In addition to using opencv in python, you can also use matplotlib and PIL to operate images. I prefer matpoltlib because its syntax is more like matlab.
1. matplotlib
1. Display the picture
import matplotlib.pyplot as plt # plt 用于显示图片 import matplotlib.image as mpimg # mpimg 用于读取图片 import numpy as np lena = mpimg.imread('lena.png') # 读取和代码处于同一目录下的 lena.png # 此时 lena 就已经是一个 np.array 了,可以对它进行任意处理 lena.shape #(512, 512, 3) plt.imshow(lena) # 显示图片 plt.axis('off') # 不显示坐标轴 plt.show()
2. Display a channel
# 显示图片的第一个通道 lena_1 = lena[:,:,0] plt.imshow('lena_1') plt.show() # 此时会发现显示的是热量图,不是我们预想的灰度图,可以添加 cmap 参数,有如下几种添加方法: plt.imshow('lena_1', cmap='Greys_r') plt.show() img = plt.imshow('lena_1') img.set_cmap('gray') # 'hot' 是热量图 plt.show()
3. Convert RGB to grayscale image
There is no suitable function in matplotlib to convert RGB image to grayscale image. You can customize one according to the formula:
def rgb2gray(rgb): return np.dot(rgb[...,:3], [0.299, 0.587, 0.114]) gray = rgb2gray(lena) # 也可以用 plt.imshow(gray, cmap = plt.get_cmap('gray')) plt.imshow(gray, cmap='Greys_r') plt.axis('off') plt.show()
4. Scale the image
Scipy is used here
from scipy import misc lena_new_sz = misc.imresize(lena, 0.5) # 第二个参数如果是整数,则为百分比,如果是tuple,则为输出图像的尺寸 plt.imshow(lena_new_sz) plt.axis('off') plt.show()
5. Save the image
5.1 Save the image drawn by matplotlib
This method is suitable for saving any matplotlib drawn The image is equivalent to a screencapture.

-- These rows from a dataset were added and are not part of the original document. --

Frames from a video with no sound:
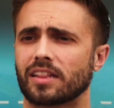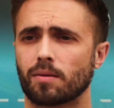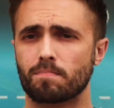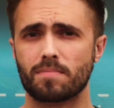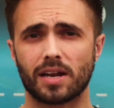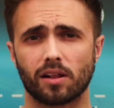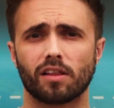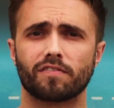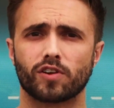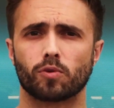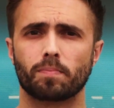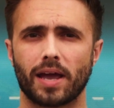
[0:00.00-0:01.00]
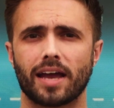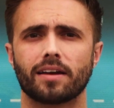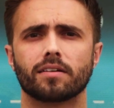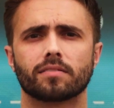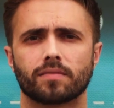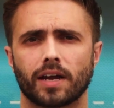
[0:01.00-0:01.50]
in the middle of your
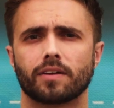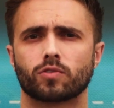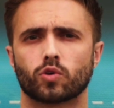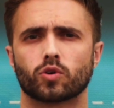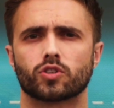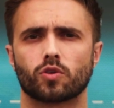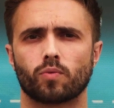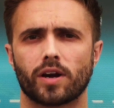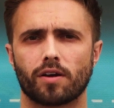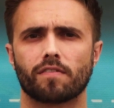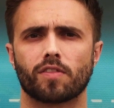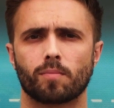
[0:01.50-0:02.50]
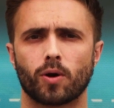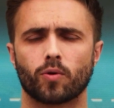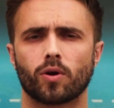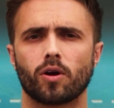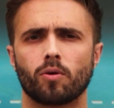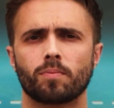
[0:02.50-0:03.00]
bed, kind of towards the rear of the
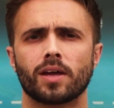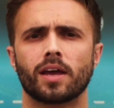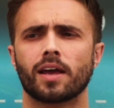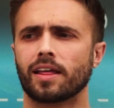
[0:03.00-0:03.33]
motorhome.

plt.imshow(lena_new_sz) plt.axis('off') plt.savefig('lena_new_sz.png')
5.2 Save the array as an image
from scipy import misc misc.imsave('lena_new_sz.png', lena_new_sz)
5.3 Save the array directly
After reading, you can still display the image according to the previous method of displaying the array. This method is completely No loss of image quality
np.save('lena_new_sz', lena_new_sz) # 会在保存的名字后面自动加上.npy img = np.load('lena_new_sz.npy') # 读取前面保存的数组
2. PIL
1. Display the image
from PIL import Image im = Image.open('lena.png') im.show()
2. Convert the PIL Image image into a numpy array
im_array = np.array(im) # 也可以用 np.asarray(im) 区别是 np.array() 是深拷贝,np.asarray() 是浅拷贝
3. Save the PIL image
Directly call the save method of the Image class
from PIL import Image I = Image.open('lena.png') I.save('new_lena.png')
4. Convert the numpy array to the PIL image
Here we use matplotlib.image to read the image array , note that the array read here is of type float32, the range is 0-1, while the PIL.Image data is of type uinit8, the range is 0-255, so conversion is required:
import matplotlib.image as mpimg from PIL import Image lena = mpimg.imread('lena.png') # 这里读入的数据是 float32 型的,范围是0-1 im = Image.fromarray(np.uinit8(lena*255)) im.show()
5. RGB conversion For the grayscale image
from PIL import Image I = Image.open('lena.png') I.show() L = I.convert('L') L.show()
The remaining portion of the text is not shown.